── ENTRIES SHOWN

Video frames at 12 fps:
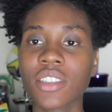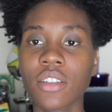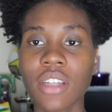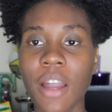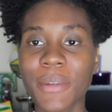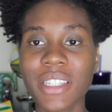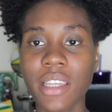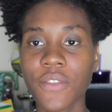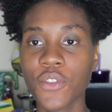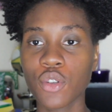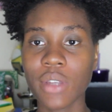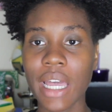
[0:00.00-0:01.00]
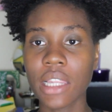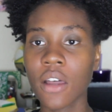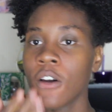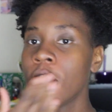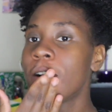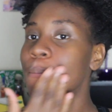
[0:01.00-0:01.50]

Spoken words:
Told you how my skin feels with aloe.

────

TASK REQUIREMENTS: All of the records must come back exactly as they stand, minus every picture.

ANSWER TO THIS PROBLEM:
Video frames at 12 fps:
[0:00.00-0:01.00]
[0:01.00-0:01.50]

Spoken words:
Told you how my skin feels with aloe.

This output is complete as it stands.